Gedenkstätten vermitteln auch demokratische Bildung. Wie reagieren Sie auf
antisemitische Äußerungen?
Zunächst muss man jede antisemitische Äußerung klar benennen. In einem
pädagogischen Prozess muss man schauen: Wurde sie als Frage formuliert, die
auf Unwissenheit beruht? Oder basiert sie auf einem geschlossenen
antisemitischen Weltbild? Ist sie als Provokation gedacht?
Wenn ein Jugendlicher sagt: „Was Israel den Palästinensern antut, erinnert
an den Holocaust.“ Was antworten Sie?
Vorweg: Solche Aussagen hören wir von Jugendlichen aus palästinensischen
Familien seltener als von deutschen Erwachsenen. Aber es kommt vor. 2009
fragte ein Jugendlicher mit Familienbeziehungen in den Gazastreifen bei
einer Führung im Raum über Ghettos: „Ist das, was wir hier sehen, nicht das
Gleiche, was in Gaza passiert?“ Da es eine Frage war, habe ich erklärt,
dass es nicht das Gleiche ist, dass die nationalsozialistische Politik auf
Vernichtung abzielte. Ich habe gesagt, dass es im Gaza-Streifen durchaus zu
Menschenrechtsverletzungen kommt. Dabei handelte es sich um eine völlig
andere Konstellation, als wenn deutsche Erwachsene sagten: „Das ist ja
schrecklich, was Sie uns hier erzählen! Aber ist es nicht tragisch, dass
die Juden, die das erlebt haben, das Gleiche mit den Palästinensern tun?“
Das ist eine Suggestiv-Frage, mit der jemand seine Meinung kundtut.
Was antworten Sie dann?
Entweder bleibe ich auf der Sachebene und sage: „Wenn es wirklich das
Gleiche wäre, gäbe es keine palästinensischen Gebiete und keine
Palästinenser mehr.“ Oder ich wechsle auf die Meta-Ebene und frage: „Warum
behaupten Sie, dass es das Gleiche ist?“ und erkläre, dass so eine Äußerung
nicht geht und wohl auf Schuldabwehr und Antisemitismus beruht.
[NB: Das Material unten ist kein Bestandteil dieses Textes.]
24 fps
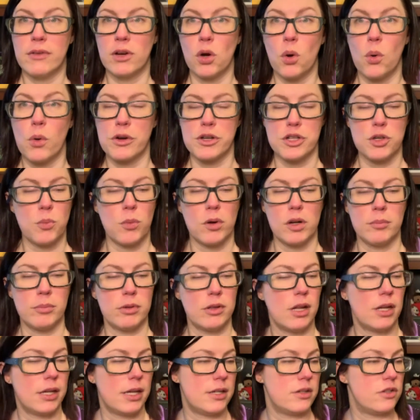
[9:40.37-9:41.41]
cord you want to
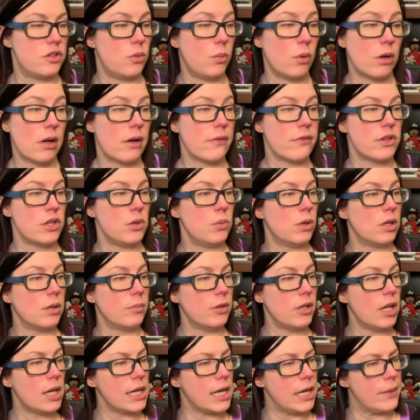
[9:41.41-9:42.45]
plug into, wherever you want to
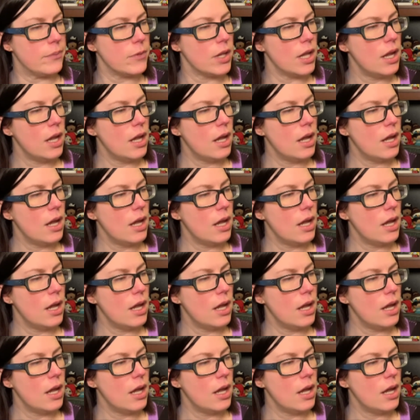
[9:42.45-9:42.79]
plug it.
Wie reagieren Sie auf Neonazis in Schülergruppen?
Neonazis in Schulklassen geben sich eher selten zu erkennen. Wir beobachten
aber verstärkt [4][rechtslastige Äußerungen] und Versuche, die
Verbrechensgeschichte zu relativieren. Das ist wohl eine Folge des
veränderten politischen Diskurses: Wenn AfD-Fraktionschef Gauland eine
180-Grad-Wende im Erinnerungsdiskurs fordert, hat das Konsequenzen.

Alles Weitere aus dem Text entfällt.